Viral dynamics, spontaneous clearance, and treatment of non cleared in acute symptomatic HCV infection

Patients recruited at the Fever Hospitals with symptomatic acute hepatitis C are offered follow-up for two years. During the study period (2002-2012), 402 (12.5%) of the 3226 patients consulting with acute hepatitis at Abassia and Imbaba Fever Hospitals, Cairo, were diagnosed with acute hepatitis C (94 additional patients with acute hepatitis C were recruited at Alexandria and Assiut Fever Hospitals between 2010 and 2012). More than 150 patients (40%) have follow-up data beyond 10 months, allowing proper classification between cleared and chronic infections and banking of plasma and cells.


Spontaneous HCV clearance was estimated at 33.8% (95% CI=25.9%–43.2%) at three months and 41.5% (95% CI=33.0%–51.2%) at six months in the first 117 patients with sufficient follow-up. Some patients (28%) displayed fluctuating viremia patterns, which we categorized as low (<0.5 log increase from one visit to another) versus high (>0.5 log increase) fluctuations (see below).  Some of these patients may be re-infections, which we have not been able to identify in the absence of sequencing data.


Figure viral load dynamics


In patients with genotype 1 acute hepatitis C, viral load goes up to 6 or 7 log IU/mL before declining to 5 log IU/mL when ALT rise and symptoms become apparent (Liu et al., Hepatology, 2012). The values observed in our study are consistent with this observation, knowing that the patients are recruited in our study when symptomatic for 10 days on average, and also that mean viral load in patients with genotype 4 chronic hepatitis C is lower by 1 log compared to other genotypes.

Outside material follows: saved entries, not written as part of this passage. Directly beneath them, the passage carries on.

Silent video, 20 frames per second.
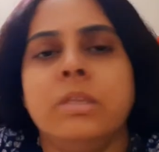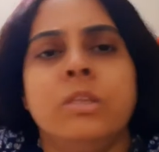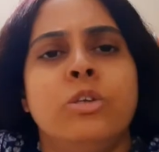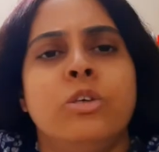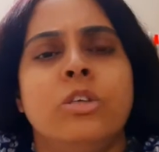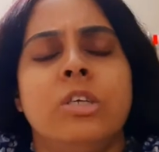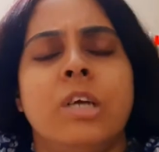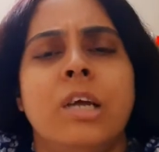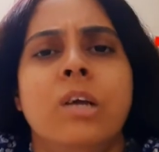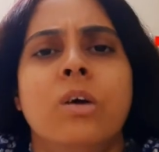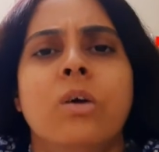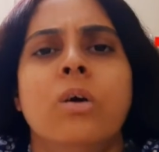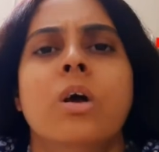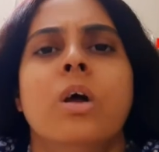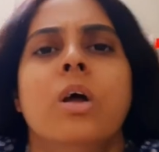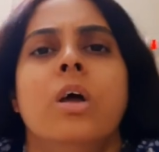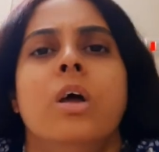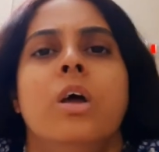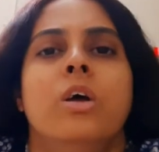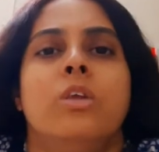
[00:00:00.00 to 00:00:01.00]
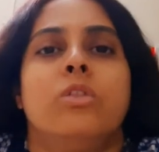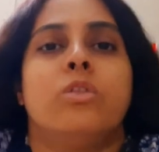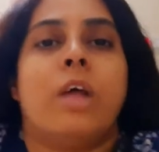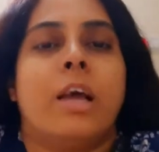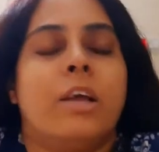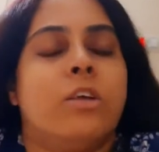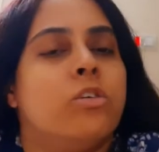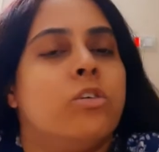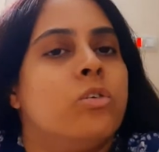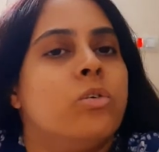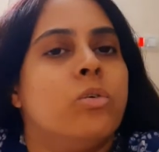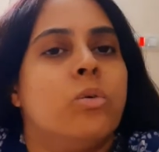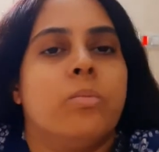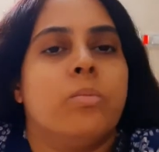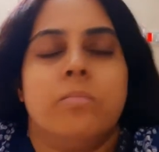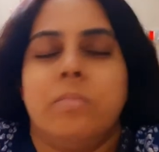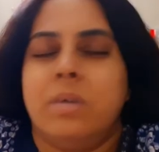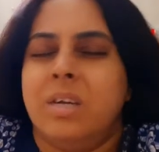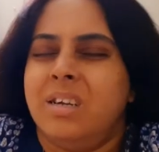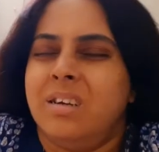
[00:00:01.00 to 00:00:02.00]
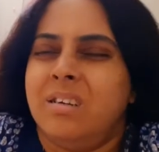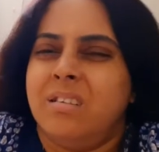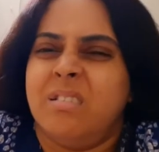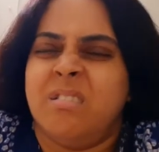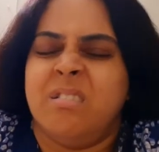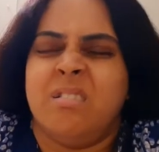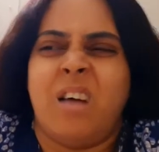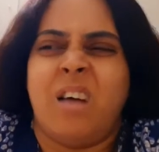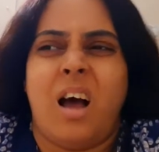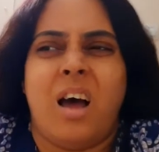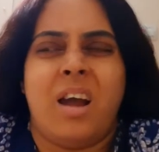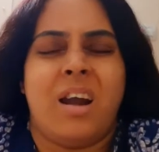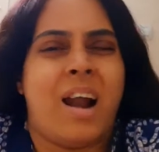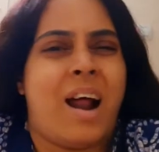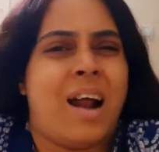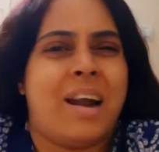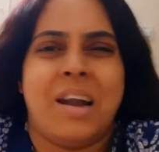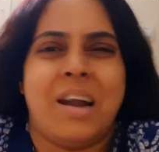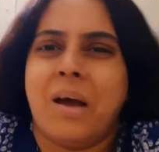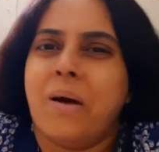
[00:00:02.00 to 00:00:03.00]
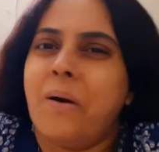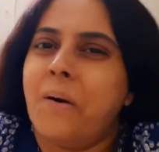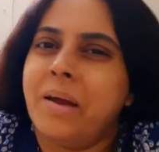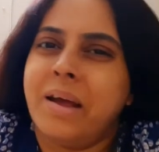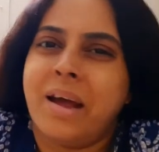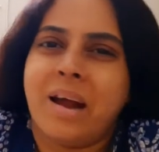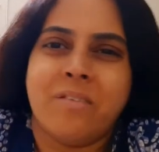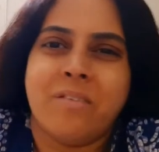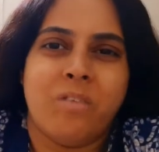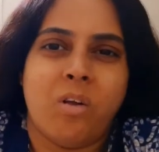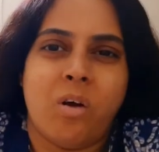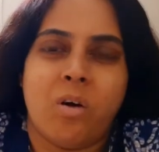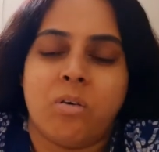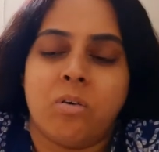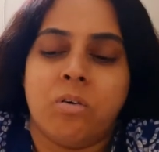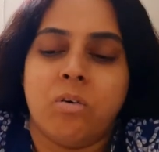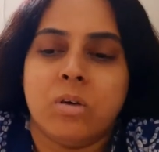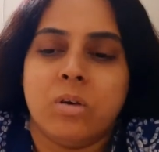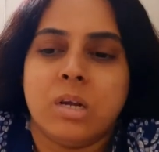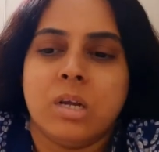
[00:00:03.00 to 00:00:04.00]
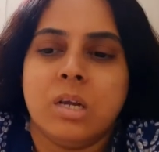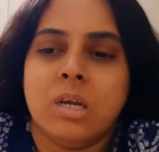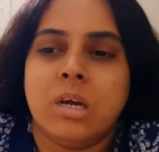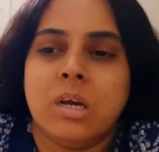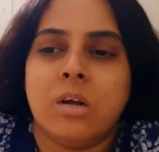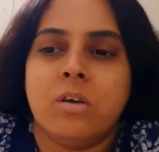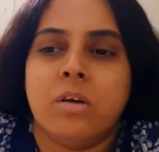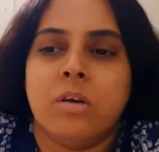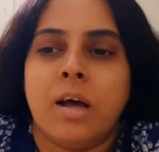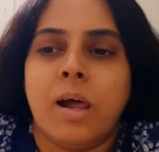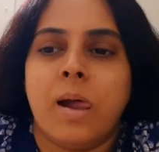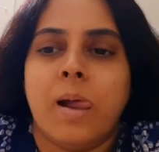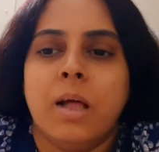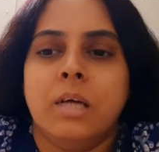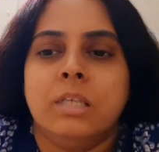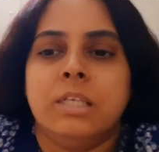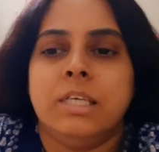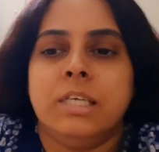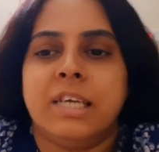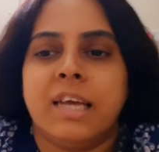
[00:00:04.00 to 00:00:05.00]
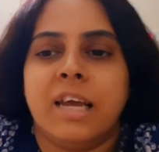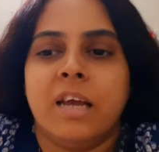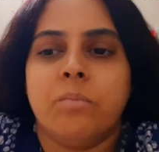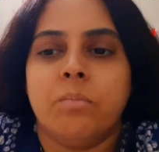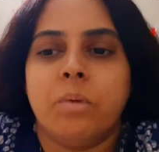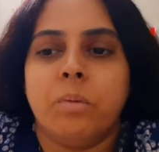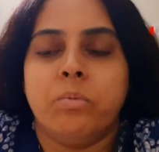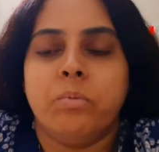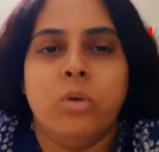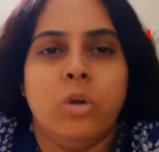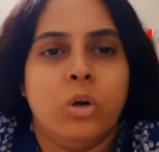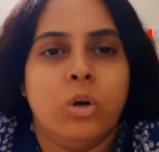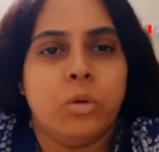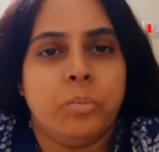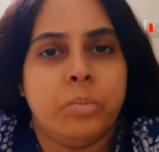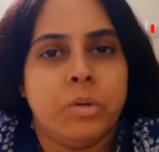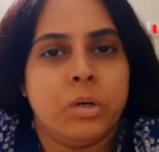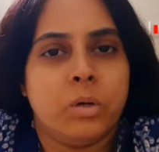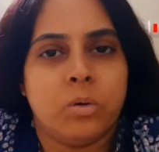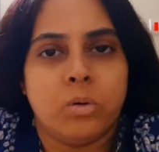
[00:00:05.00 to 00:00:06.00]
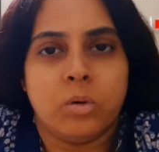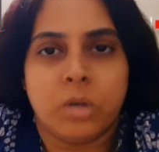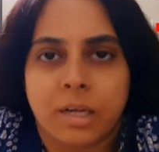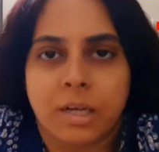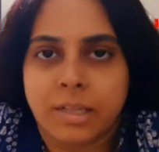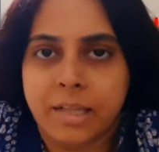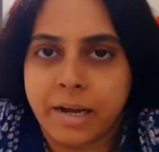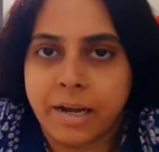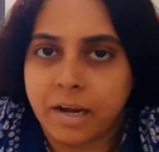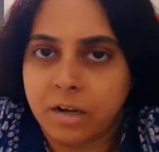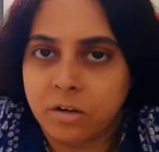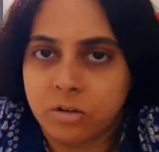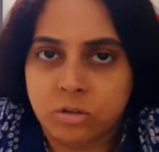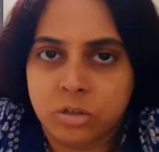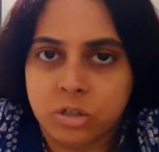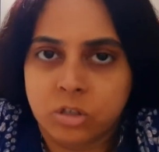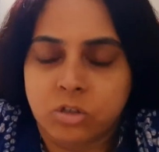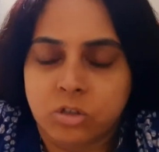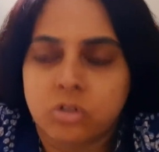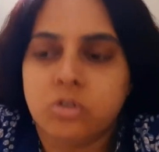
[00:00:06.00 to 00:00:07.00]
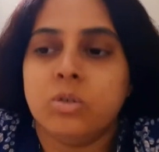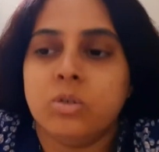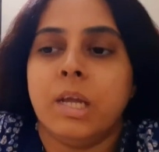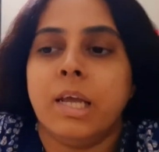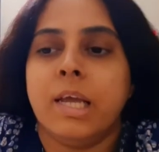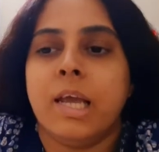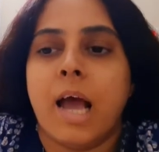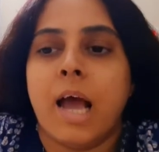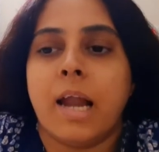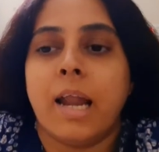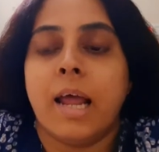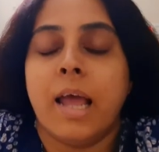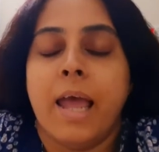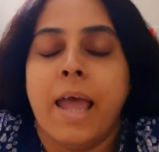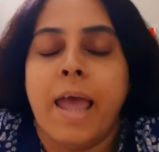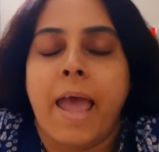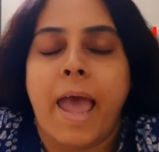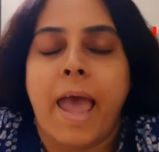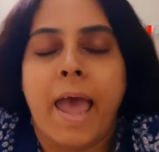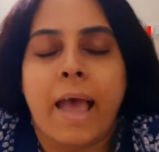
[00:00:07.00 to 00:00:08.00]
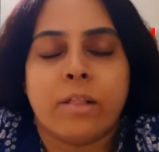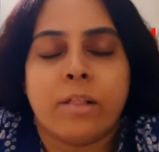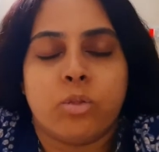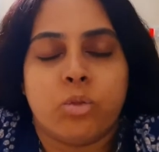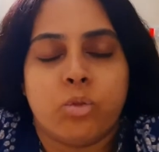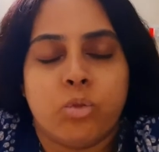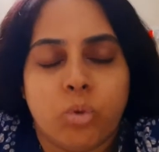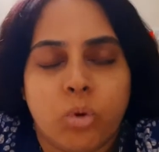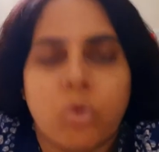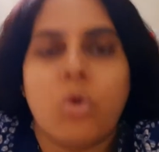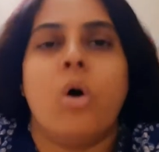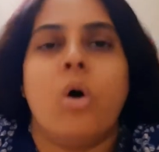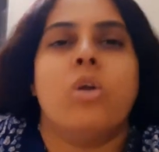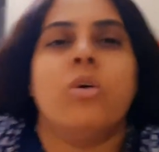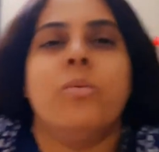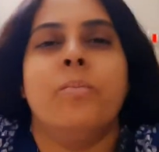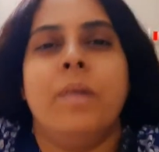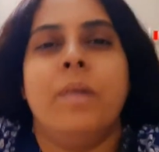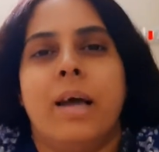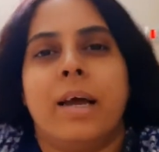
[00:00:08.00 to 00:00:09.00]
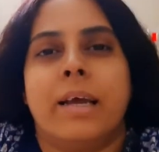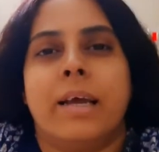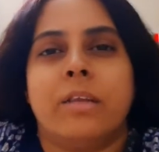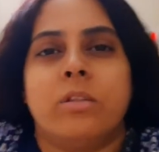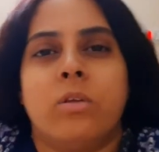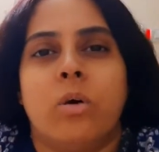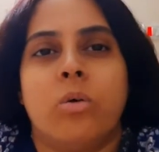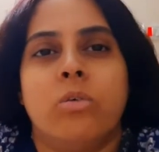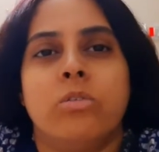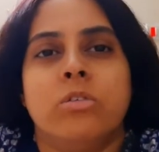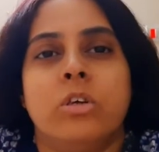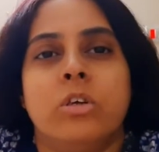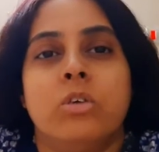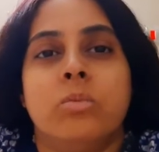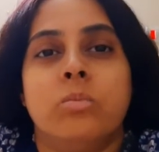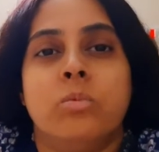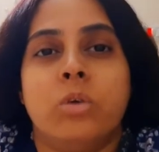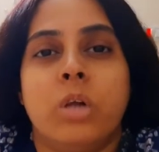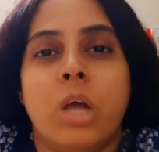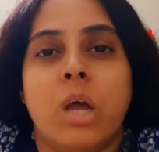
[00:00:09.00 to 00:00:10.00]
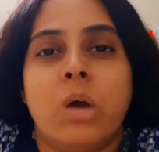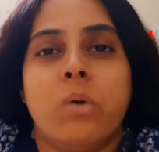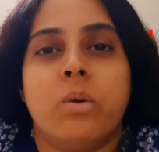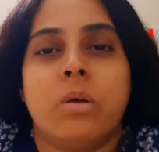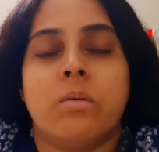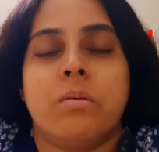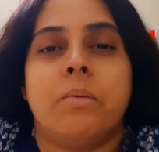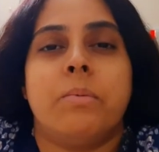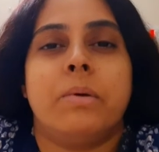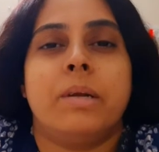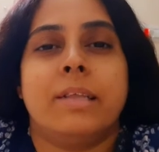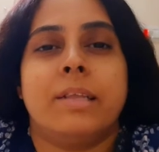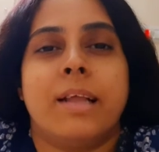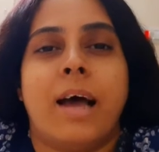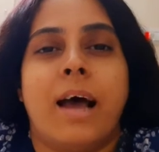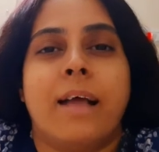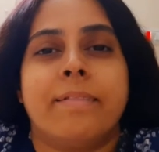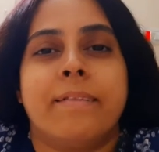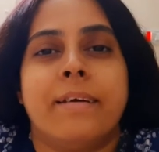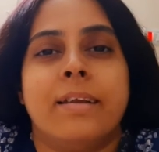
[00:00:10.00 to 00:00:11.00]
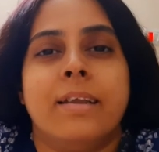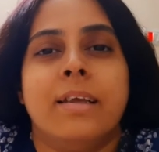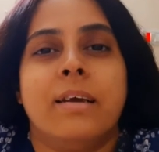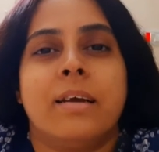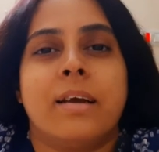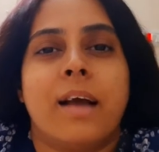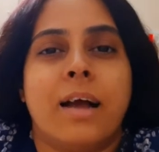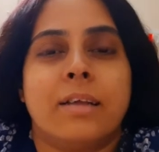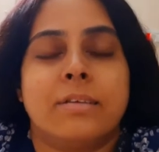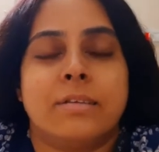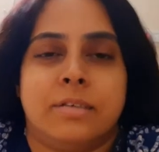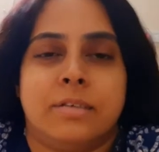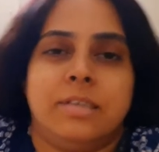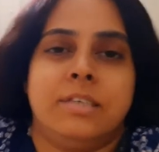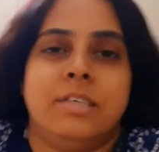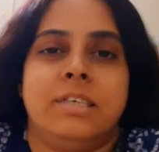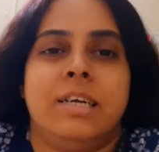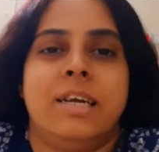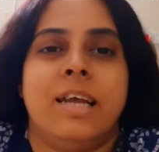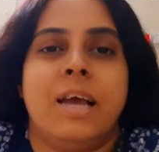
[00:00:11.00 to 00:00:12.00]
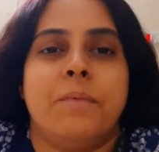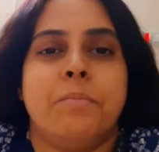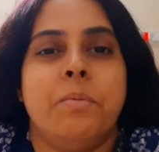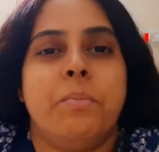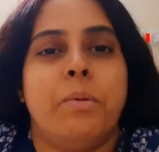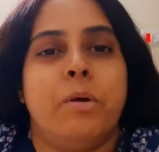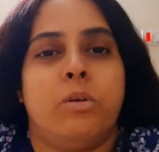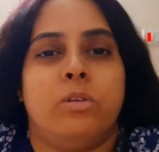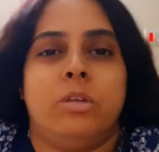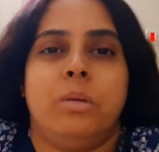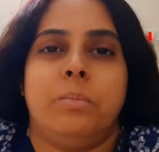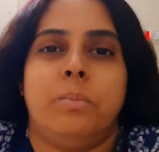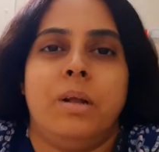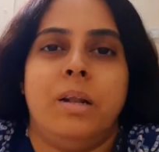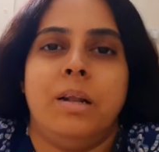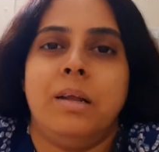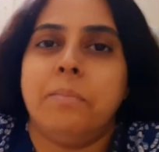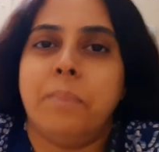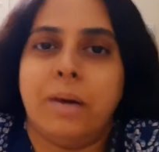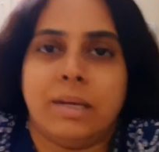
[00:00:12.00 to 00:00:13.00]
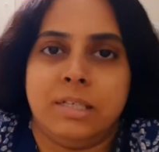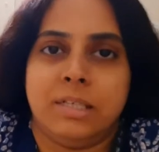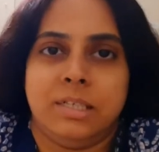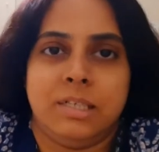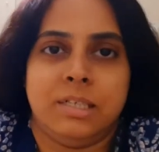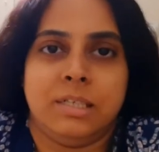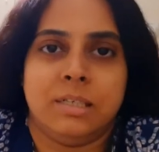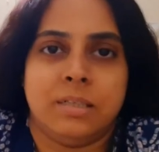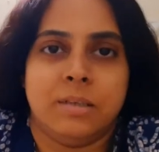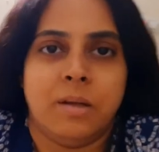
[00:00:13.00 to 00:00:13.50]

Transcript: তো যাই হোক তাই জন্য মানে আর রান্নাঘরে আর ব্লগ করিনি কেননা চিকেন বা ফুলকপি কোনোটাই দেখানোর কিচ্ছু নেই আর এত গরম লাগে তখন যেন মনে হয় ওরে বাবারে তাড়াতাড়ি কাজটা সেরে আমি বেরোতে পারলে বাঁচি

Patients who had not cleared the virus four to six months after the onset of symptoms were offered treatment with once-weekly pegylated interferon alfa-2a (Pegasys®) for twelve weeks, unless still HCV-RNA positive at 12 weeks and then prolonged for another twelve weeks. Treatment efficacy was 15/17 = 88.2%. No adverse events requiring hospitalization were observed. While this treatment proved to be effective, many patients who might have benefited from it did not receive it either because they had left follow-up by the time treatment was offered, and or they had negative viremia during eligibility assessment before the PCR turned positive again. It may therefore be preferable to initiate treatment earlier (e.g. three months after onset of symptoms).


Main conclusion of this study: among patients with acute hepatitis C, the spontaneous viral clearance rate was 34% at three months and 42% at six months. For those who had not spontaneously cleared the virus, 12 weeks of pegylated interferon alfa-2a given four to six months after onset of symptoms achieved a 88.2% cure rate. However, many patients missed this treatment opportunity by not returning for follow-up and for that reason, treatment may need to be initiated earlier.